▸ What is being asked
Exact copy, pictures excluded: set down only the lines from the one with "[01:03:33.55 to 01:03:34.55]" through the end of the entries, keeping both end lines.

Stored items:
»»

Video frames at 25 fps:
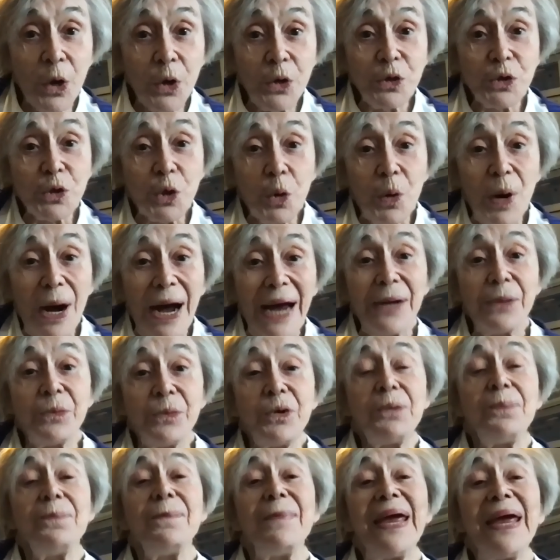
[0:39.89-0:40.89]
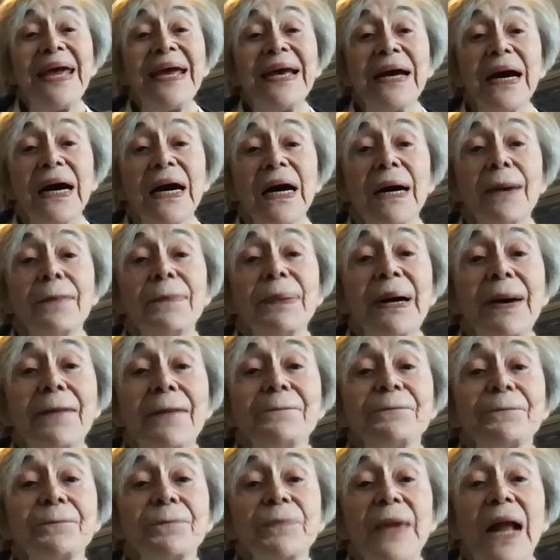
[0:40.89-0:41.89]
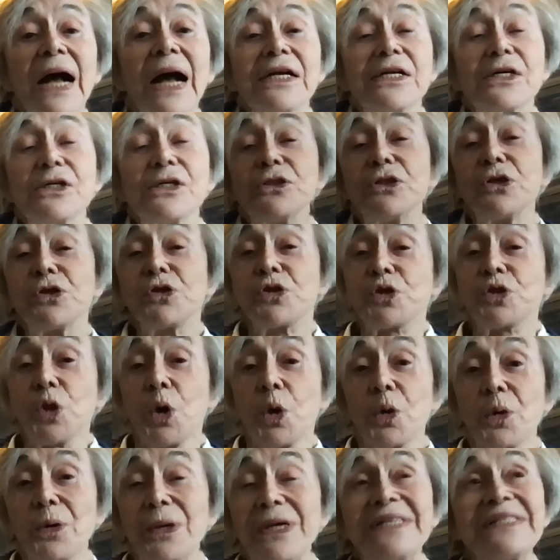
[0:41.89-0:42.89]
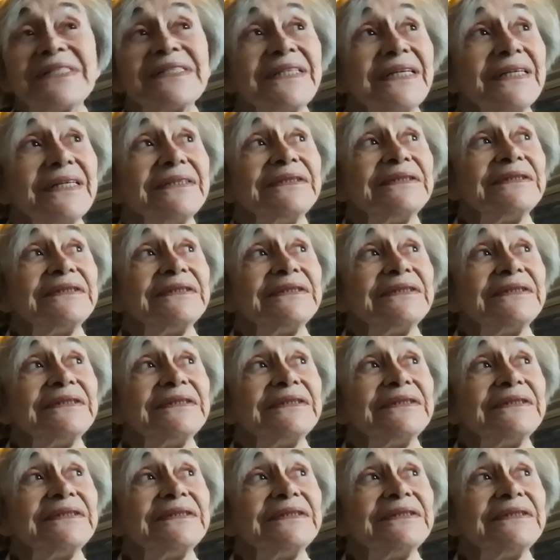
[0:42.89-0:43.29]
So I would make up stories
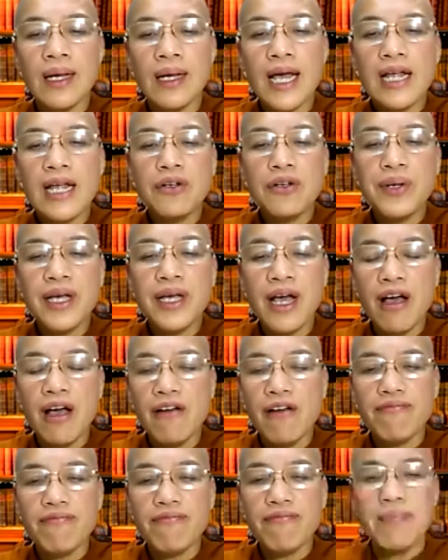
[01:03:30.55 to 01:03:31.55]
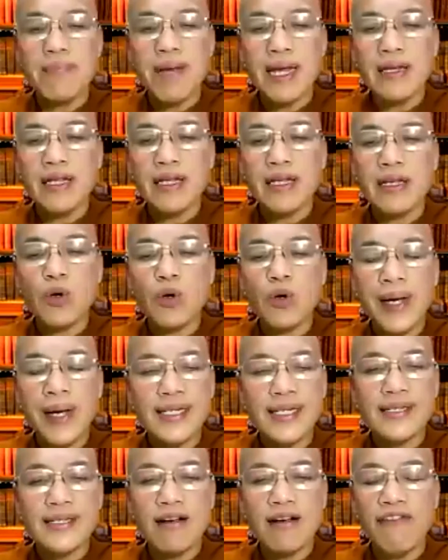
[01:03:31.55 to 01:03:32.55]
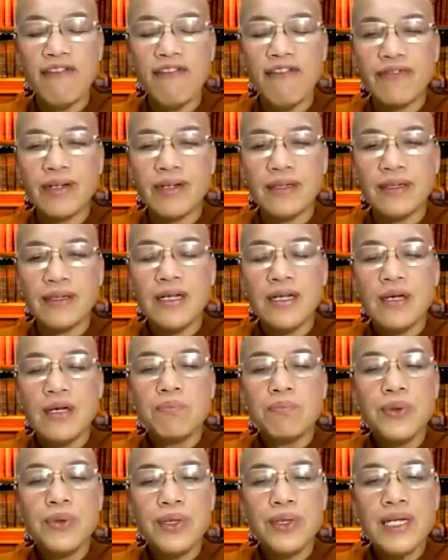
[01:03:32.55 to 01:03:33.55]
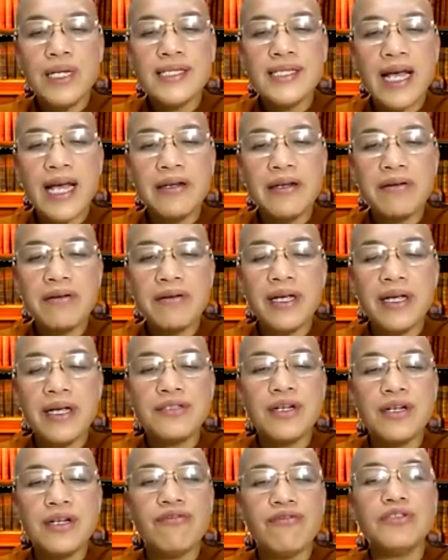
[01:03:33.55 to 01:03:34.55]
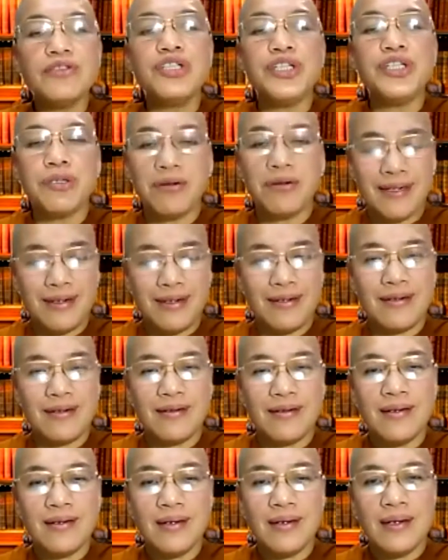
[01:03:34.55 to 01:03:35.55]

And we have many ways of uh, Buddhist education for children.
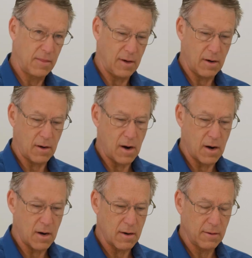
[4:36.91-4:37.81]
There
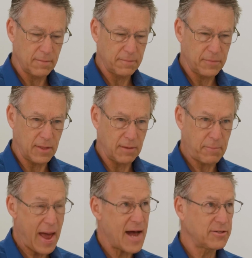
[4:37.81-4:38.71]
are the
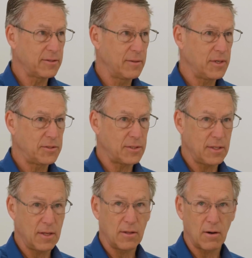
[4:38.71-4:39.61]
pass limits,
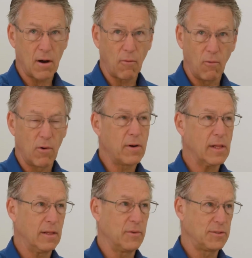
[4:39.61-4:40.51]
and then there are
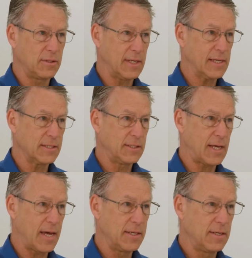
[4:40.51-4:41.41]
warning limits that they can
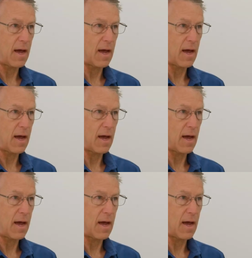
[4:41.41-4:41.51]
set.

««

▸ Result of this exercise
[01:03:33.55 to 01:03:34.55]
[01:03:34.55 to 01:03:35.55]

And we have many ways of uh, Buddhist education for children.
[4:36.91-4:37.81]
There
[4:37.81-4:38.71]
are the
[4:38.71-4:39.61]
pass limits,
[4:39.61-4:40.51]
and then there are
[4:40.51-4:41.41]
warning limits that they can
[4:41.41-4:41.51]
set.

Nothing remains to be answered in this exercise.